Paulo Scott (Rio de Janeiro, 1966) tem em “Habitante Irreal” (Tinta da China Edições) um romance complexo e de indispensável releitura. Esta obra galardoada com o Prémio Machado de Assis 2012 não é de interpretação unívoca.
A estrutura, a história e a caracterização psicológica das personagens foram pensadas para pluralizar as possibilidades de descodificação. A capacidade de descodificar o texto depende da formação literária do leitor.
As influências de Alencar e Darcy Ribeiro são evidentes. Paulo Scott vê o leitor como indivíduo inteligente e exigente. A postura do autor é clara: ele procura compreender o outro e, no processo, compreender-se, também.

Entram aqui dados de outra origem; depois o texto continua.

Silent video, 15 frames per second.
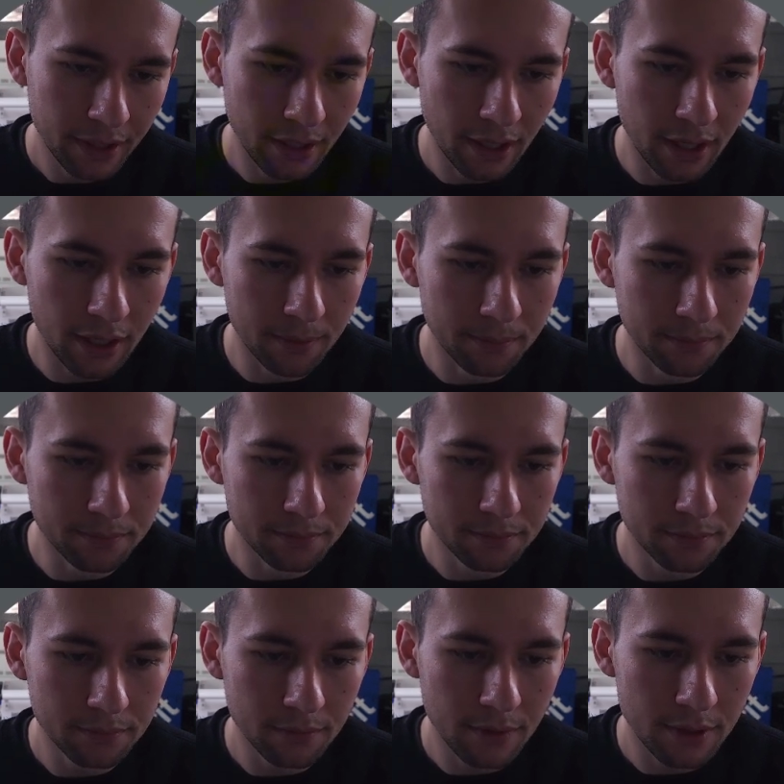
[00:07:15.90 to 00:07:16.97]

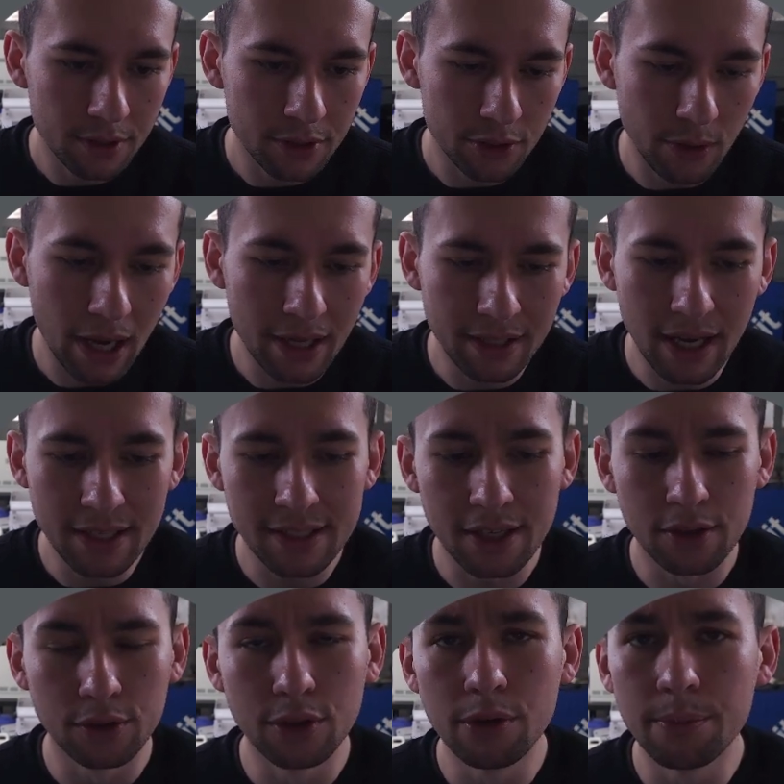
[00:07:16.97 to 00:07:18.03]
So I said
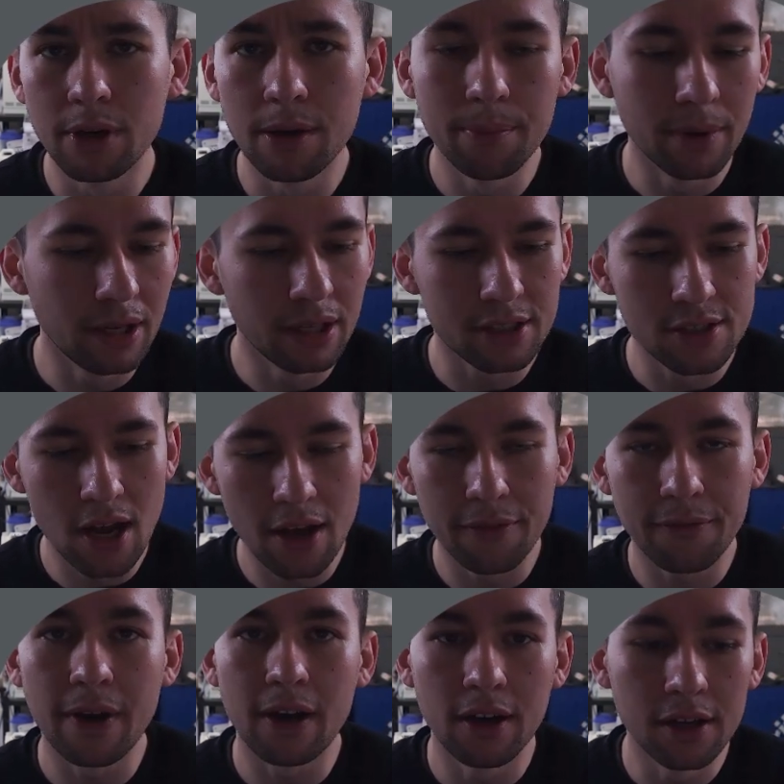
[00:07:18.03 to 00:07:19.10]
aluminum, but it's
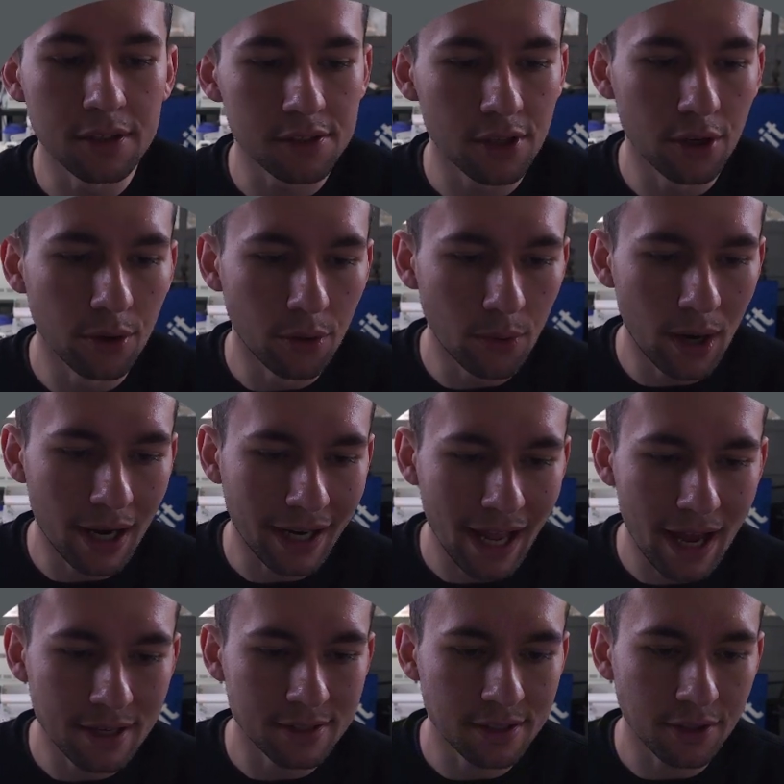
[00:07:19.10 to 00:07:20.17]
non-ferrous, so wrought,
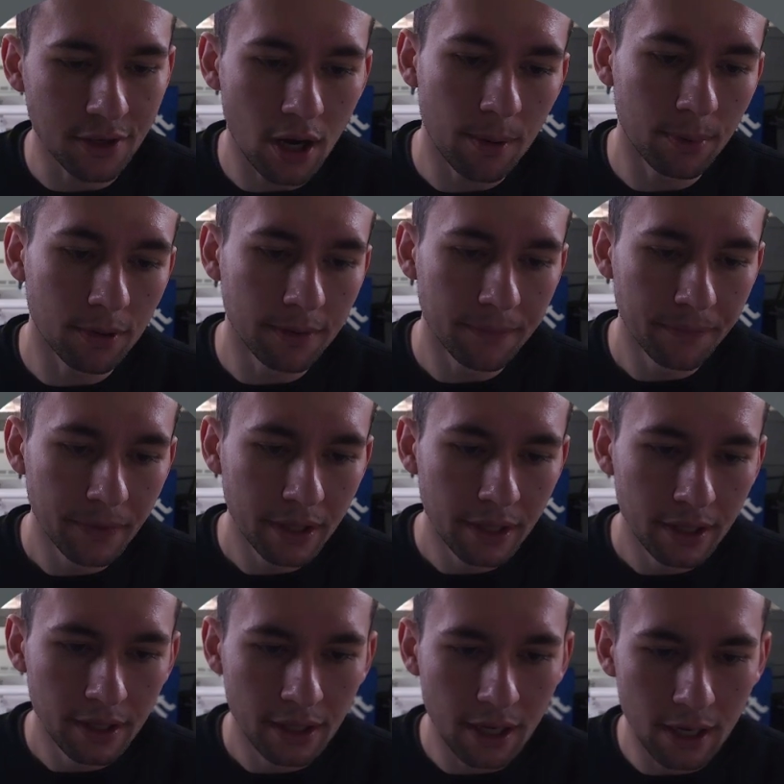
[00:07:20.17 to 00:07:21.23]
cast, and
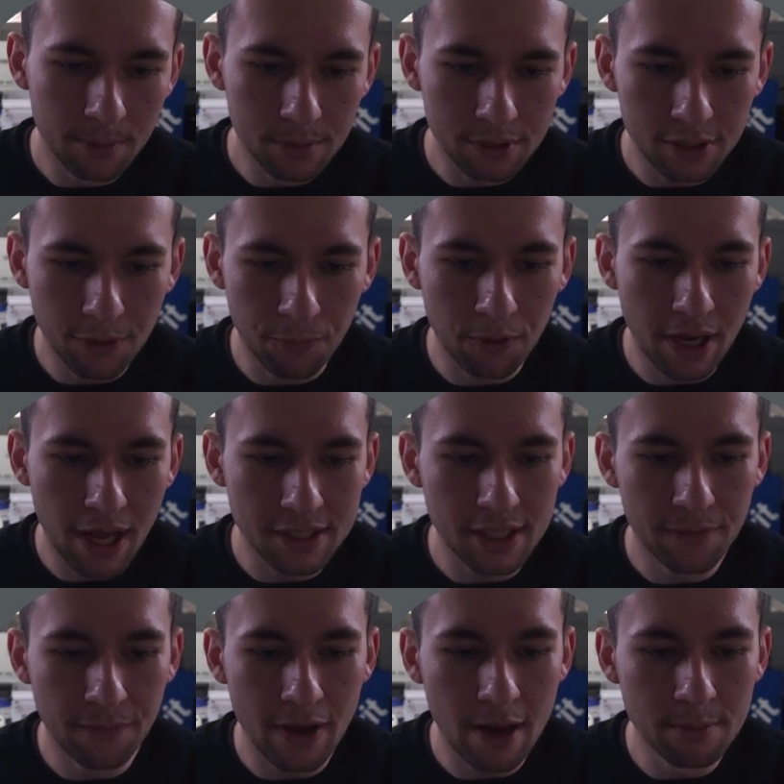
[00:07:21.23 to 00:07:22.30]
copper. Different
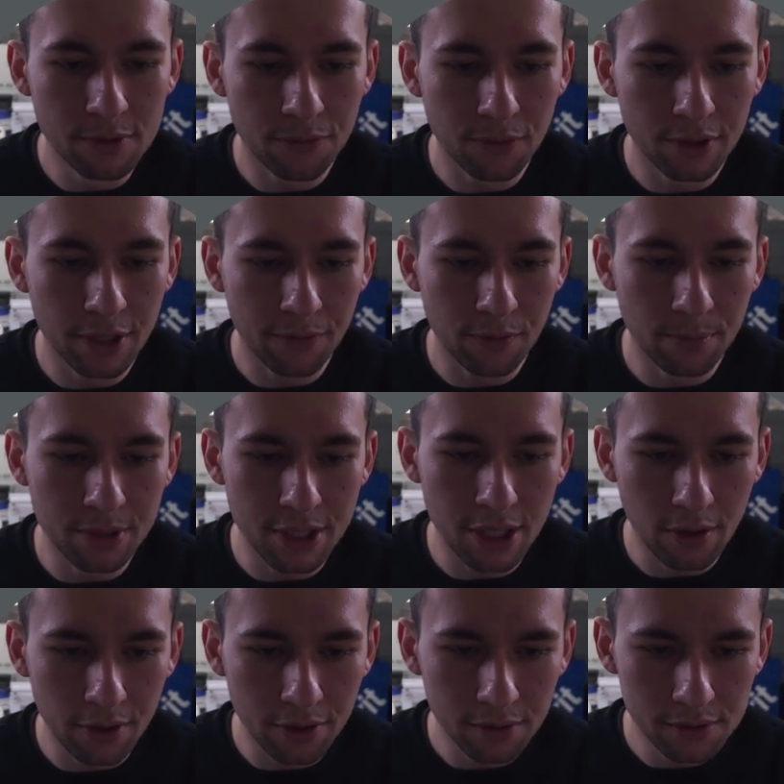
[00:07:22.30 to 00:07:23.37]
SFMs for different
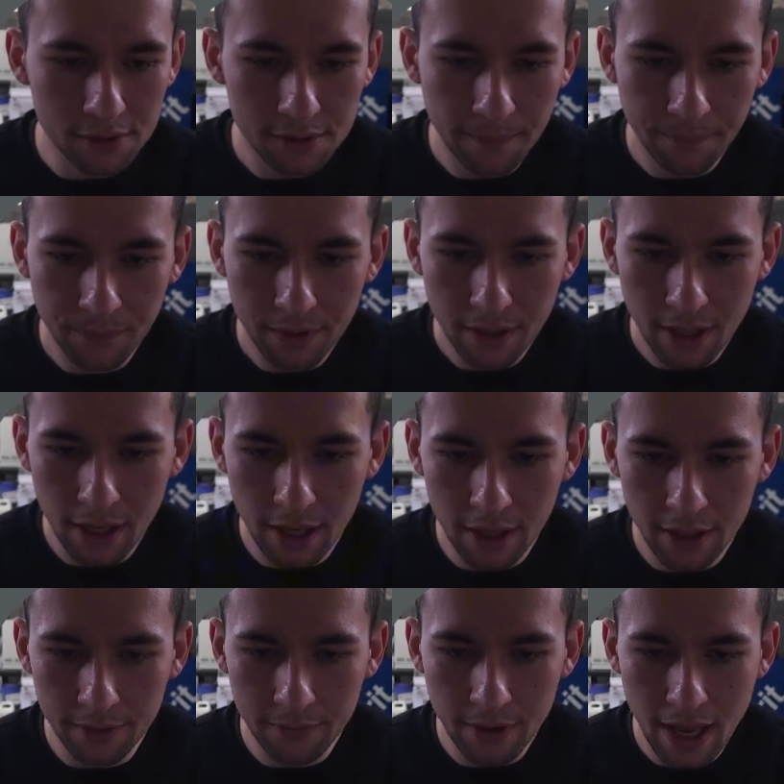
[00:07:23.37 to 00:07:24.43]
materials.
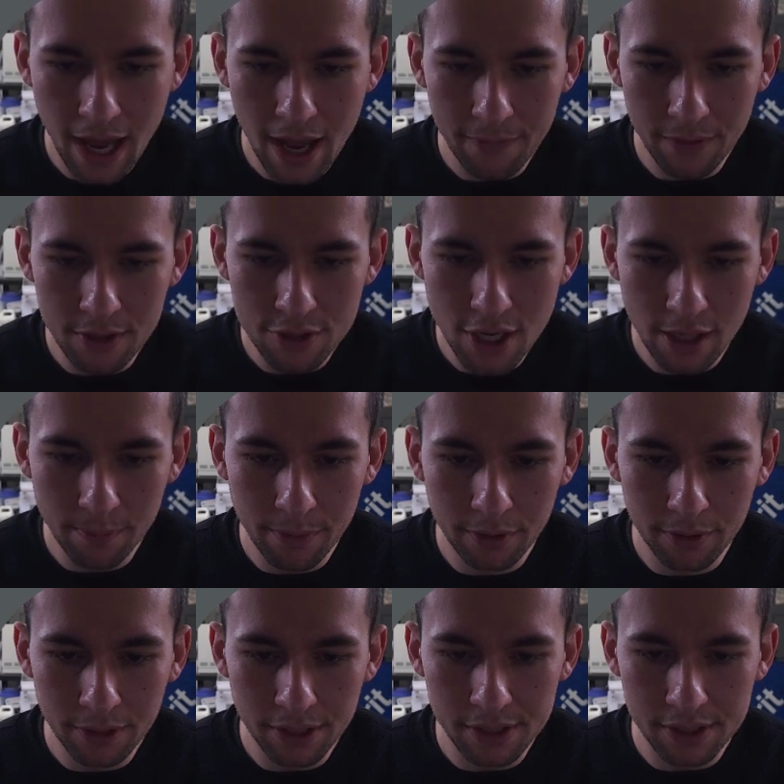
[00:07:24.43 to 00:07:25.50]
1/2 inch end
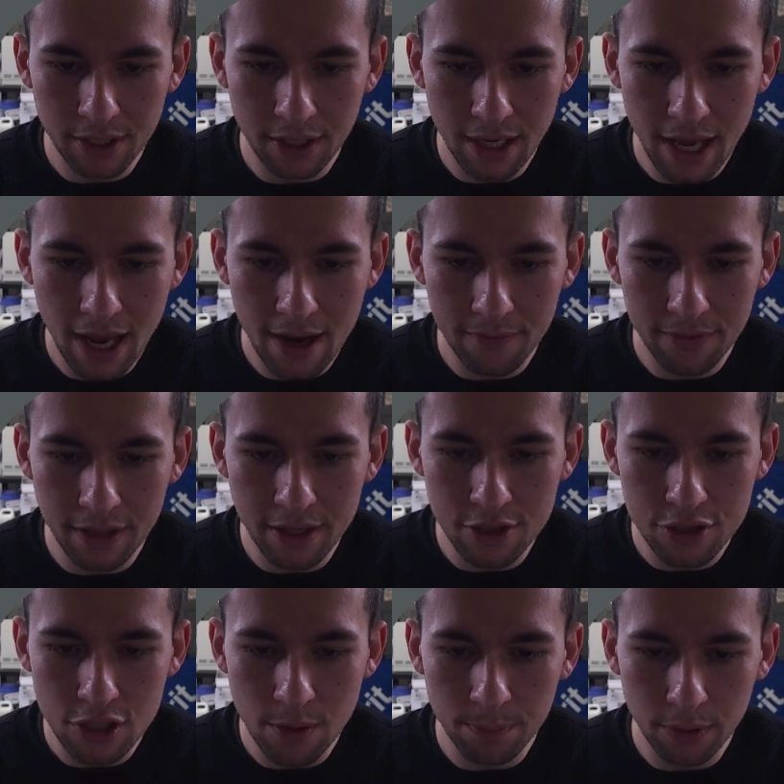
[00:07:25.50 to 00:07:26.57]
mill is going to have these
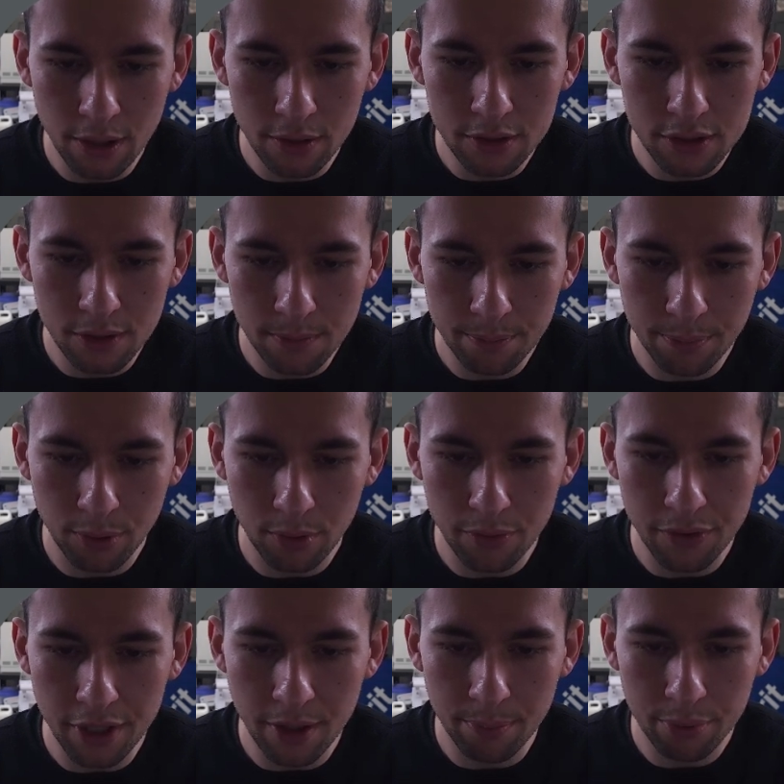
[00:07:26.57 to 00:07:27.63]
chip loads per
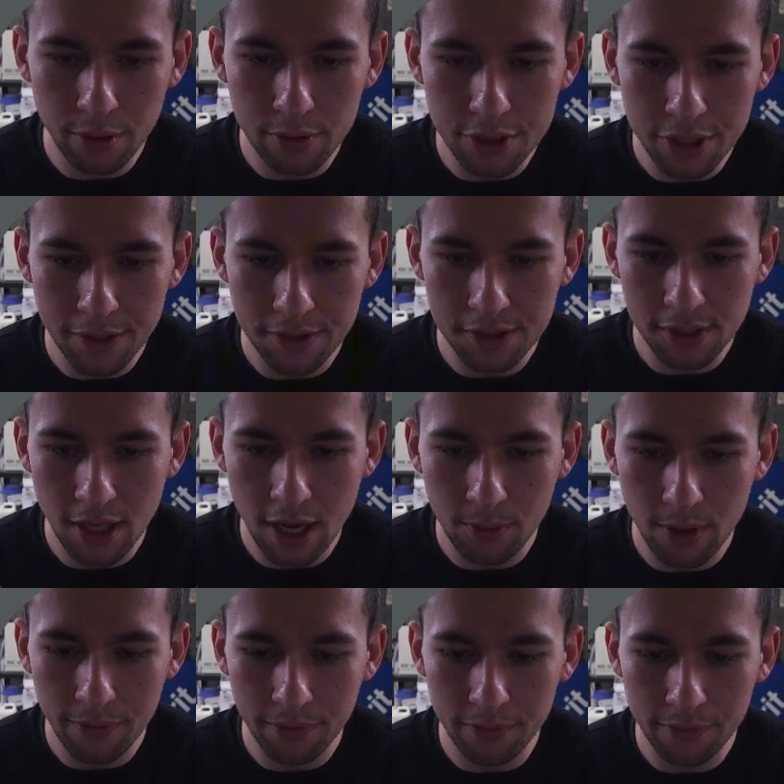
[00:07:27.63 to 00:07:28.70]
the approach here, slot,
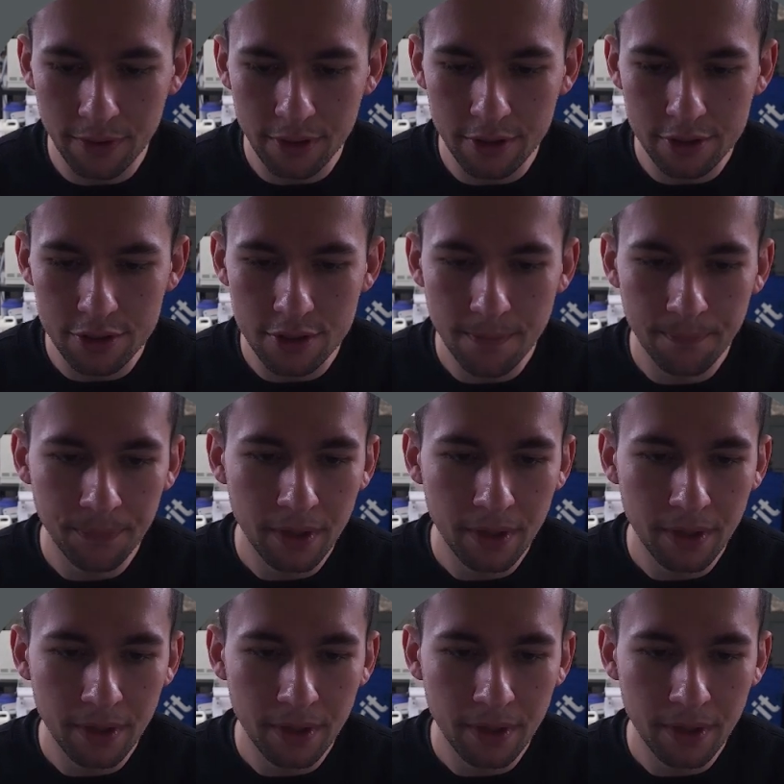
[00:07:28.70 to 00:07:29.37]
rough, and finish.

O processo de escrita foi moroso. Segundo o autor, com quem conversei sobre o livro no Festival Literário da Madeira, “O “Habitante Irreal” foi um exercício que durou sete anos de pesquisa e seis anos de redacção, passando por três versões e ainda uma quarta versão, que é a adaptação da terceira. Eu comecei a primeira, mas larguei tudo; comecei a segunda, mas larguei tudo; comecei a terceira que virou essa quarta.”
A obra foca a questão indígena, o autoconhecimento como indivíduo e, contextualizado por uma forte vertente sociológica, a evolução política no Brasil durante 20 anos. Segundo o autor, “esse arco que começa em 89 e que parte de uma promessa, ou de uma ambição, e se realiza até 2009 — arco de 20 anos do livro- faz uma reflexão do que foi a minha geração. A minha geração falhou como todas as gerações que vieram antes.”
Maína, a índia, é a personagem central. Mesmo quando não está “fisicamente” presente na história, é ela que comanda a vida das personagens.
A irrealidade permite a manipulação temporal da narrativa. Uma das interpretações possíveis é a de que, a partir de determinado e fulcral momento da história, tudo o que se sucede é o futuro desejado por Maína. Até certo ponto, Maína é um sinal do profundo respeito do autor pelas mulheres. O leitor está perante “um livro de maternidade. Todas as mulheres, todas sem excepção, são a relação com o que gerem, o futuro que elas geram.”
“Habitante Irreal” é o olhar de Paulo Scott sobre as relações de poder demonstradas nas suas mutantes formas: o sexo, a colonização, a corrupção.
Um dos muitos aspectos interessantes é a transformação do conceito de colonizador e da sua relação com o colonizado. O colonizador, nesta obra, é a sociedade maioritária perante a minoria. É ela que vai espoliando essa minoria, presente no Brasil antes do “descobrimento”, dos seus direitos e da dignidade. O escritor, que se assume como um cruzamento de várias culturas e “sangues”, demonstrou indignação ao afirmar o seguinte: “O índio, no Brasil, é menos do que bicho. Você tem o negro numa situação bastante difícil, mas a situação do índio é de invisibilidade. Índio é bicho.”
O simbolismo inerente ao jogo de poderes amplia as possibilidades de interpretação.
“Habitante Irreal” são "vários livros", quiçá polémicos, num só livro. E pertence, certamente, à melhor literatura.